Appena si arriva alla Sala Umberto a Roma, a due passi da Piazza San Silvestro, si riceve un depliant dello spettacolo in scena. Quello dei prossimi giorni, fino al 20 novembre, è il racconto del testo che vedremo tra poco rappresentato, più il curriculum degli attori sul palco. Quello di Placido è lunghissimo, non lascia spazio a perplessità, a commenti.
C’è tutto: ci sono anni, registi, momenti di storia della televisione e del cinema. Una vita intera, insomma. E lui, quando arriva sul palco, se la porta addosso proprio bene la propria vita. E’ un giovane che invecchia bene, con stile non comune, con una gestione del corpo che gli consente lunghe tirate di battute senza prendere né perdere mai fiato, con minuti interi di recitazione accasciato come fosse seduto, e invece ha sotto il vuoto.
Placido è un virtuoso dell’interpretazione, legge a memoria e ciò è sorprendente. Non come tutti gli attori migliori di cui non stupisce la capacità di incamerare tra i ricordi per sempre interi copioni. Ma perché lui li scorre sulla fronte, e se fosse appena più trasparente potremmo leggerli insieme anche noi.
Forse non bisognerebbe neppure sottolinearlo, ma la natura sanguigna e l’origine meridionale dell’attore vengono incontro e si prestano bene all’autore. C’è nella voce di Placido la nostalgia delle terre arse da ore di sole a picco, l’amore del mare salato sulle coste, il ricordo di ogni profumo, di ogni fiore, di ogni notte del Sud.
Bella anche l’idea di fondere il presente e il passato attraverso proiezioni di immagini: vedere Pirandello ritirare il Nobel e Marta Abba da lui diretta, e le foto e la casa da cui è fuggito per poi rimpiangerla…vedere la Sicilia di cui parlava scorrere davanti agli occhi come un film non è modernismo né sperimentazione. E’ capire cosa si può fare per avvicinarsi al linguaggio del pubblico e dunque alle sue emozioni.
I due testi di Pirandello scelti per la rappresentazione sono “La carriola” e “L’uomo dal fiore in bocca”, tra i titoli più noti del grande autore. Li avevamo seppelliti nelle memorie liceali, li avevamo dati per conquistati, una volta per sempre.
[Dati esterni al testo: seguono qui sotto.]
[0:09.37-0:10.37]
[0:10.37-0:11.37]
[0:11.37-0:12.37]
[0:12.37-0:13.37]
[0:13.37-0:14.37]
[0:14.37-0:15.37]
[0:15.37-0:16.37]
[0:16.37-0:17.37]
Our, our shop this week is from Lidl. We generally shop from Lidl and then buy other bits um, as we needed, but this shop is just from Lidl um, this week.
E invece, merito proprio della ‘sceneggiatura’ dello spettacolo, li ritroviamo tremendi, non attuali ma di più: contemporanei.
Sono lì, con la propria verità letteraria che è anche verità di vita sofferta e amata, a raccontarci quel che siamo, la nostra esistenza di uomini moderni, il nostro essere ciò che gli altri hanno voluto e deciso per noi, quel che si aspettano. E quell’improvviso non riconoscersi più, sognare altre vite, non ben definite ma più simili all’anima nostra che urla per uscire da un corpo che neppure gli corrisponde. Uomini moderni, appunto, guidati dalla ragione, dalla continua riflessione su se stessi, da una capacità indagativa di segno psicologico, sconosciuta al mondo antico.
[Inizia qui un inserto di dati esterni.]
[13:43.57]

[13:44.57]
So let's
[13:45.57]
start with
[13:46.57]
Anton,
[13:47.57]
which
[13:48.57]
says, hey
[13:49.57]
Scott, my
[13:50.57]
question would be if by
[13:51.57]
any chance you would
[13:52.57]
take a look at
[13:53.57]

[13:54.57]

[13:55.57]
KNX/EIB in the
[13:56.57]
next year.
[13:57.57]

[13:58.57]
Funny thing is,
Dopo Freud il teatro – e neppure il mondo - è stato più lo stesso. L’uomo ha scoperto un infinito territorio in cui poter viaggiare, un mare da navigare: se stesso, come chiave di lettura dellle cose.
Placido restituisce al testo – dote rara anche in attori consumati - una magnifica semplicità, una naturalezza di esposizione che lo rende accessibile a chiunque. E in questo è davvero teatrale, nella generosità con cui nasconde al pubblico la propria millimetrica fatica.